Los recursos para financiar y comprar toda la cosecha de tabaco lo garantizaban en aquel entonces los comerciantes internacionales de Alemania, Holanda, Inglaterra y de la colonia danesa autónoma de Saint Thomas, todos ellos asentados en Puerto Plata, al frente de sus respectivas compañías exportadoras. Esas firmas hacían las veces de puente entre la hoja de tabaco del productor criollo y los manufactureros o casas matrices en Europa. Los manufactureros, a modo de principio y fin de toda la operación, adelantaban el dinero que por manos interpuestas llegaba a cada almacén, corredor y productor agrícola para comprar la cantidad de tabaco requerido para –antes de reiniciarse la misma actividad circular– satisfacer la demanda de sus respectivos clientes.
Ese complejo sistema circular de redes interpersonales permitió la intervención de cada actor, supliendo al predecesor y al subsiguiente en la cadena por medio de la cual se intercambiaba tabaco por dinero. El interés o beneficio de cada actor se cifraba, tanto en la oportunidad laboral, como en los respectivos beneficios provenientes de un salario o de una comisión generada por cada venta de la hoja de tabaco a una casa matriz.
Para ilustrar la dimensión de esas redes de apoyo y de intercambios personales, recuérdese que Bonó calculó que en la cosecha de tabaco de 1882 participaron directamente unas 150,000 personas en el Cibao. El cálculo parece exagerado. No solamente si recordamos que en 1812 se estimaba una población total de 63,000 personas en la colonia española de Santo Domingo, y en el año de la independencia nacional solamente un total de 126,000 pobladores; sino en particular si tomamos en cuenta que Hoetnik calculó que la población total del país, en 1871, oscilaba entre 150,000 y 201,700 habitantes. No obstante la evidente discrepancia, lo que hay que retener para fines de esta exposición es únicamente que el impacto de la economía tabacalera incidía en un gran porcentaje de la población cibaeña.

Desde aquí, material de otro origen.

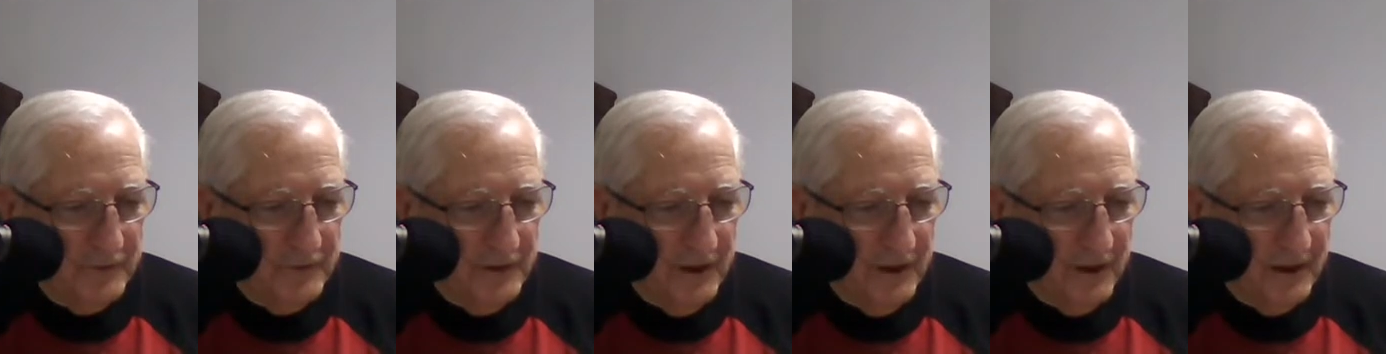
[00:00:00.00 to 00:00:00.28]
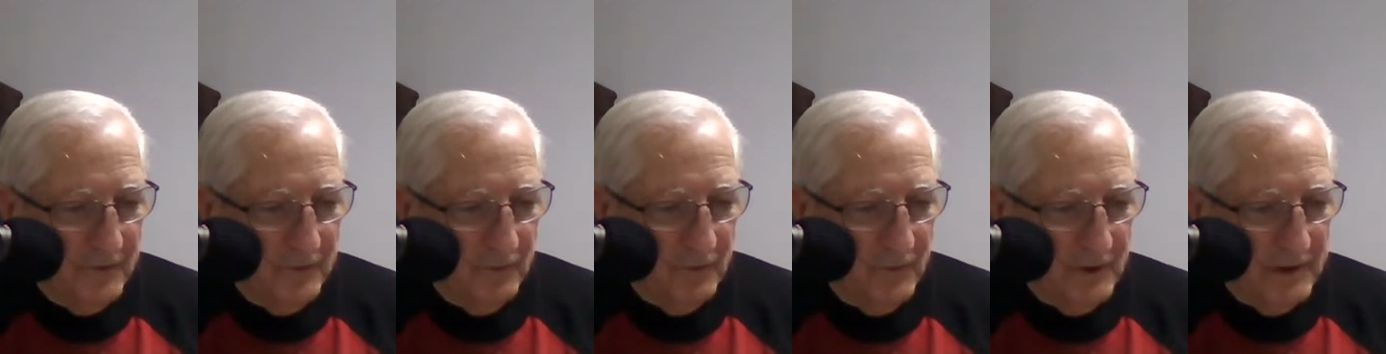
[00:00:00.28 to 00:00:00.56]

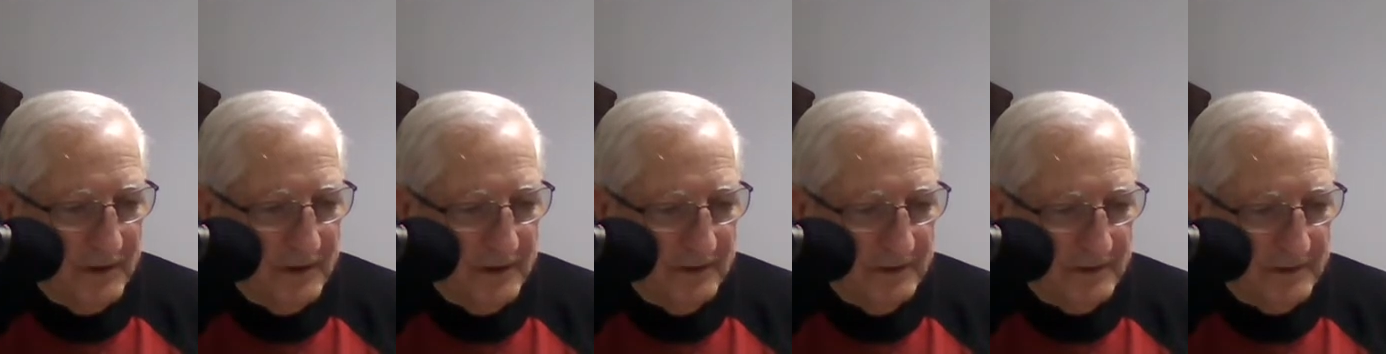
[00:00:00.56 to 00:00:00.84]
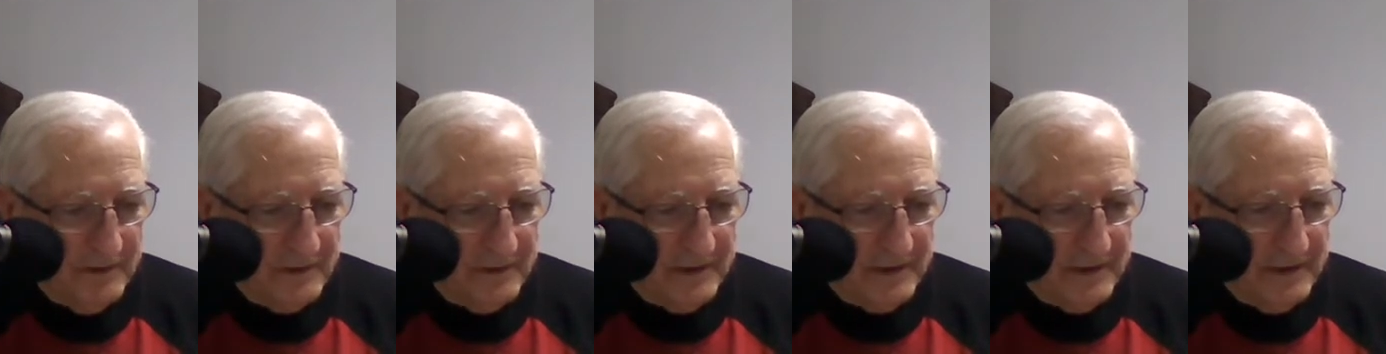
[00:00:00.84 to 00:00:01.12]
not well,
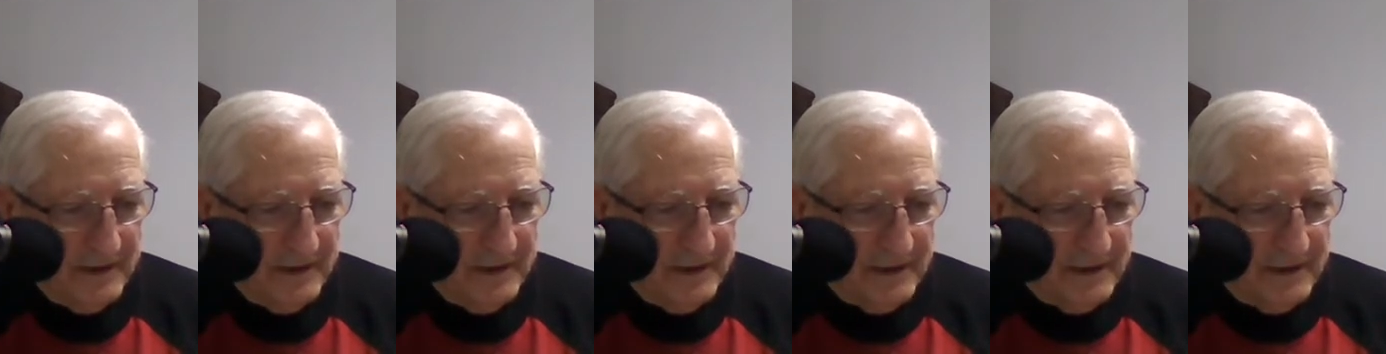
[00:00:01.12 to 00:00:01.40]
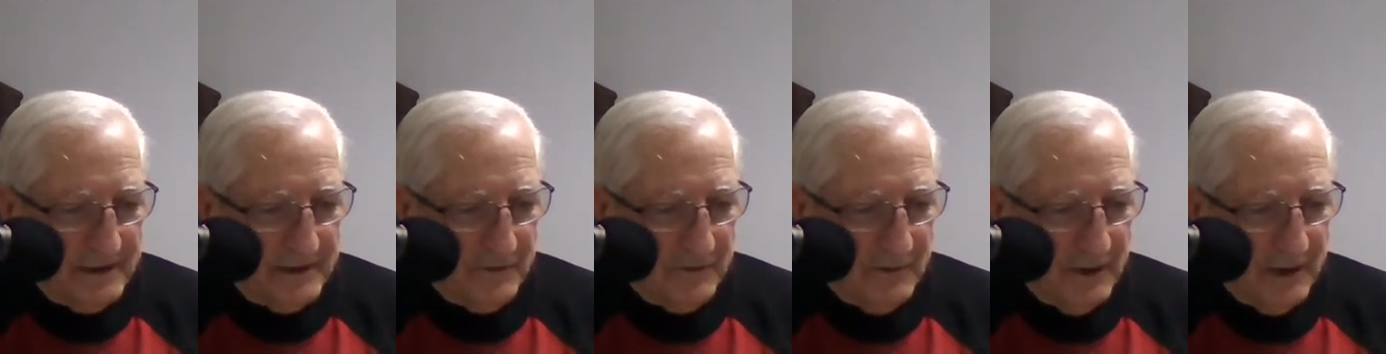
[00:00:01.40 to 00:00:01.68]
sin
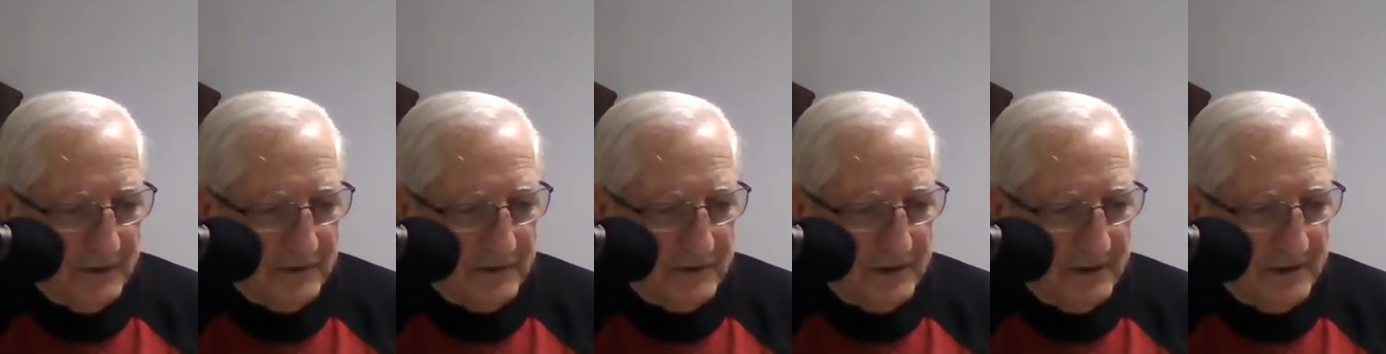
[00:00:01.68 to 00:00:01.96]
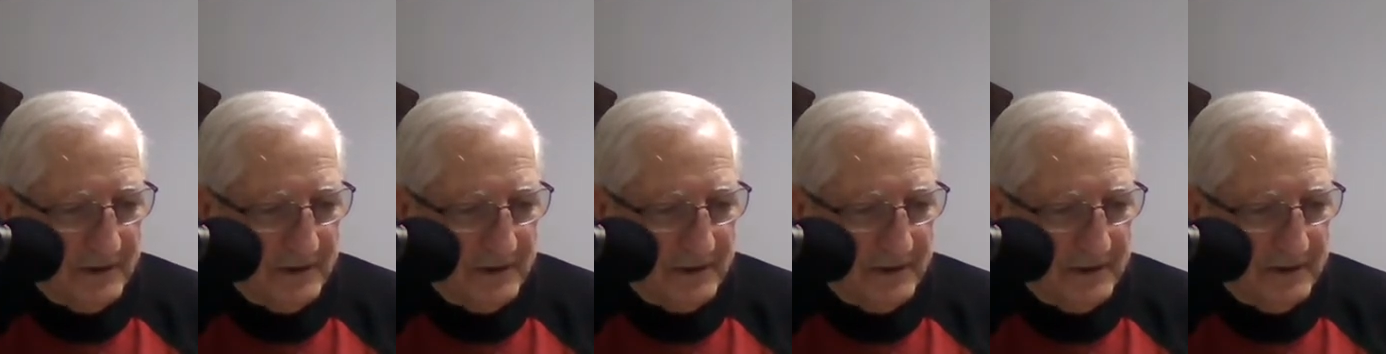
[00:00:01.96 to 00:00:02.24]
is
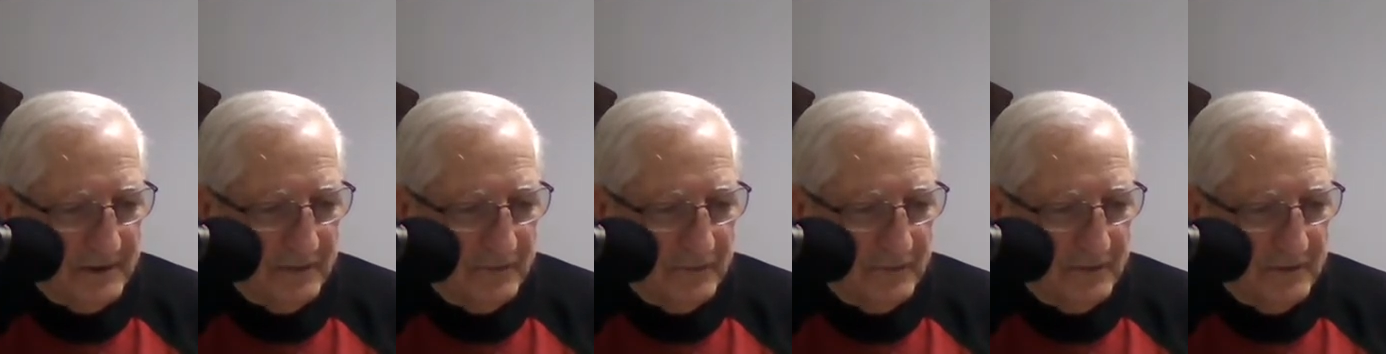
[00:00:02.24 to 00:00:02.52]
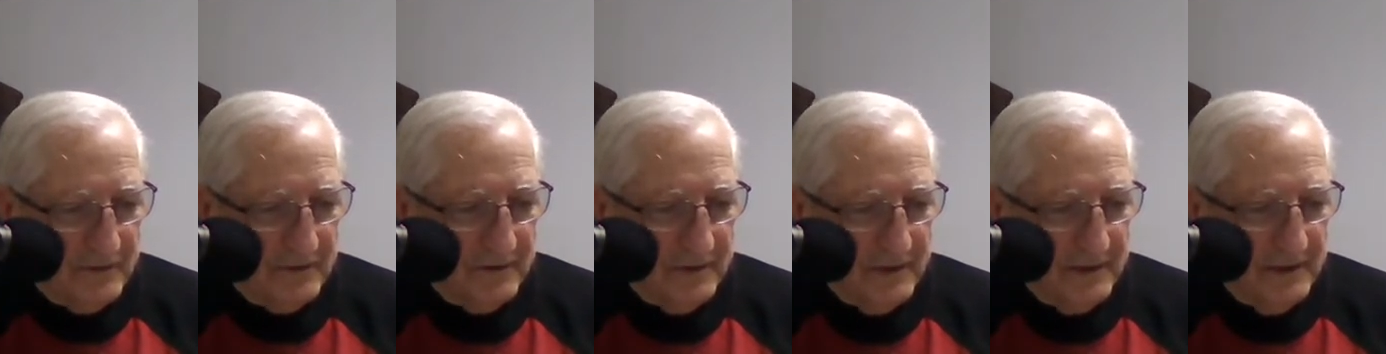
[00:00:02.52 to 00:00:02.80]
crouching at the
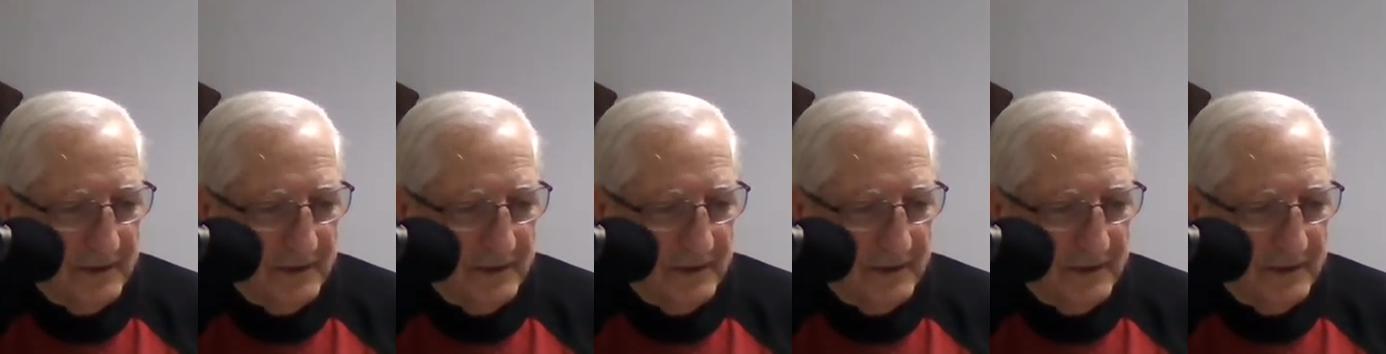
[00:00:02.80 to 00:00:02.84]
door.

Ahora bien, una vez expuesta una visión de conjunto de la organización social que avala la actividad tabacalera, retomo la cuestión de fondo relativa al ADN o código cultural dominicano y pregunto: ¿Por qué el tabaco no sólo “es” en pleno siglo XIX, sino que de acuerdo a Bonó también “será” en el futuro “el verdadero Padre de la Patria para aquellos que lo observan en sus efectos económicos, civiles y políticos”?
Por motivos de espacio, responder esa cuestión será tarea de un próximo trabajo.